SPOCK1表現能預測攝護腺癌預後
王紹全1, 2、宋文瑋3, 4, 5, 6、陳志榮3, 4, 6、張浤榮1, 7
1中山醫學大學醫研所
2中山醫學大學附設醫院泌尿科
3彰化基督教醫院病理科
4中山醫學大學醫學院
5中山醫學大學醫教部
6仁德醫護管理專科學校醫技系
7中山醫學大學附設醫院腎臟科
SPOCK1 Expression Predicts Prognosis in Prostate Cancer
Shao-Chuan Wang1, 2, Wen-Wei Sung3, 4, 5, 6, Chih-Jung Chen3, 4, 6, Horng-Rong Chang1, 7
1Institute of Medicine, Chung Shan Medical University, Taichung, Taiwan
2Department of Urology, Chung Shan University Hospital, Taichung, Taiwan
3Department of Surgical Pathology, Changhua Christian Hospital, Changhua, Taiwan
4School of Medicine, Chung Shan Medical University, Taichung, Taiwan
5Department of Medical Education, Chung Shan Medical University Hospital, Taichung, Taiwan
6Department of Medical Technology, Jen-Teh Junior College of Medicine, Nursing and Management, Miaoli, Taiwan
7Department of Nephrology, Chung Shan Medical University Hospital, Taichung, Taiwan
Abstract
Background: Prostate cancer is a common cancer and it can often be treated successfully. The 15-year survival rate is more than 90% in patients with early stage, However, once the tumor metastasis occurred, the prognosis got significantly worse.Therefore, to identify patients with malignant potential while diagnosing might improve clinical outcome. The aim of this study was to evaluate the expression of SPOCK1 (sparc/osteonectin, cwcv and kazal-like domains proteoglycan (testican) 1) and its clinical significance in prostate cancer.
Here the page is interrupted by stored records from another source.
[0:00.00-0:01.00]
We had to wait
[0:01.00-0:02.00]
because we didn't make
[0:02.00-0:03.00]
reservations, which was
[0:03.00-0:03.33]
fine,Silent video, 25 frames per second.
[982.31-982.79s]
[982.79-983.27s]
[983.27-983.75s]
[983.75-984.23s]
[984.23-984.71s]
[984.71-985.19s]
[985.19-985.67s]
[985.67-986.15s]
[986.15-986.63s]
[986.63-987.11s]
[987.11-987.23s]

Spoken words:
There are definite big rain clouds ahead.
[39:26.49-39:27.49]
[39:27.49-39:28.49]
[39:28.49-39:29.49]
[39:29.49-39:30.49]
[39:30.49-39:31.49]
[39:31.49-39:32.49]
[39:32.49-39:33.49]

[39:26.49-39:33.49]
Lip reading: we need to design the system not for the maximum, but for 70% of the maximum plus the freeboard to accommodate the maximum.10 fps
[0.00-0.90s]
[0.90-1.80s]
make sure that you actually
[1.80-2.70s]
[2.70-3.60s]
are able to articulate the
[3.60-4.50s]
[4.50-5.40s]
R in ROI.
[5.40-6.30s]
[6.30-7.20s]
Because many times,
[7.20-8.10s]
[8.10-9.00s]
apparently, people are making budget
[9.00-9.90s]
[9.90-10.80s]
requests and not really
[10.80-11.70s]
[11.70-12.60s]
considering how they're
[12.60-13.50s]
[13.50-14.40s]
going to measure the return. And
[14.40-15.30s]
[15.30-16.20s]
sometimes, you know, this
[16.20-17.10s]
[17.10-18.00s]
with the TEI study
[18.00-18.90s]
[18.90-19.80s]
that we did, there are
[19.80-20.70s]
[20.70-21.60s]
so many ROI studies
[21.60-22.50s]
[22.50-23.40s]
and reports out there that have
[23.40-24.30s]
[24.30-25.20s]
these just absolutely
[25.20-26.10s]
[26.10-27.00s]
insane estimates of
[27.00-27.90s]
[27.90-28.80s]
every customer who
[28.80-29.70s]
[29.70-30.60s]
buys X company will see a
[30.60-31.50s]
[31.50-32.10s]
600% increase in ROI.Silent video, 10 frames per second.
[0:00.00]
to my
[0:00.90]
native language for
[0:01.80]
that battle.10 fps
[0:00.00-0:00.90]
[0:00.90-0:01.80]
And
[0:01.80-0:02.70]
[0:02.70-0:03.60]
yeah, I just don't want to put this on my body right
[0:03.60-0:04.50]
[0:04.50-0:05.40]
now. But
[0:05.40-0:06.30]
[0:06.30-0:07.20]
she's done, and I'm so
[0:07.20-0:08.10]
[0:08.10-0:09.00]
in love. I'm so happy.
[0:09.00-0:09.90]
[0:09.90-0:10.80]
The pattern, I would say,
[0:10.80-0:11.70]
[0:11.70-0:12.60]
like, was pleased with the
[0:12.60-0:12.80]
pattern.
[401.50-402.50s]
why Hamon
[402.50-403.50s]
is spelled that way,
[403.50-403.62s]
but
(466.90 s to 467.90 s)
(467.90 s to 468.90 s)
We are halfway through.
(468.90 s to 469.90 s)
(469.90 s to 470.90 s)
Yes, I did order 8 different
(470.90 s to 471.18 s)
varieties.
Materials and methods: SPOCK1 expression was measured by immunohistochemical staining of samples from 71 patients with prostate cancer. The correlation between SPOCK1 expression and clinicopathological features was quantitatively analyzed. The prognostic value of SPOCK1 for overall survival was determined by Kaplan-Meier analysis and Cox proportional hazard models. For underlying molecular mechanism, prostate cancer cell lines were used and SPOCK1 expression was knock-down via siRNA. Migration and invasion assay were performed to determined the tumor malignancy. The downstream signaling pathway will be analyzed with real-time RT-PCR and western blot.
Results: Seventy-one patients with mean age of 74.4 years (range 59 to 97 years) were included. Clinicopathological features, including histological type, differentiation, lymph node metastasis, TNM stage, and tumor size were assessed. Patients with high SPOCK1 expression were more prone to be advanced stage. As to the prognosis, the median follow-up for overall survival was 5.2±2.9 years (range: 0.7 to 11.8 years). Moreover, a high POCK1 expression level was correlated with poor survival. The underlying mechanism is under investigation.
Conclusions: Our results suggest that SPOCK1 expression is enhanced in prostate cancer. High SPOCK1 expression, either alone or in combination with other pathologic staging factors, may therefore serve as a poor prognostic marker for prostate cancer.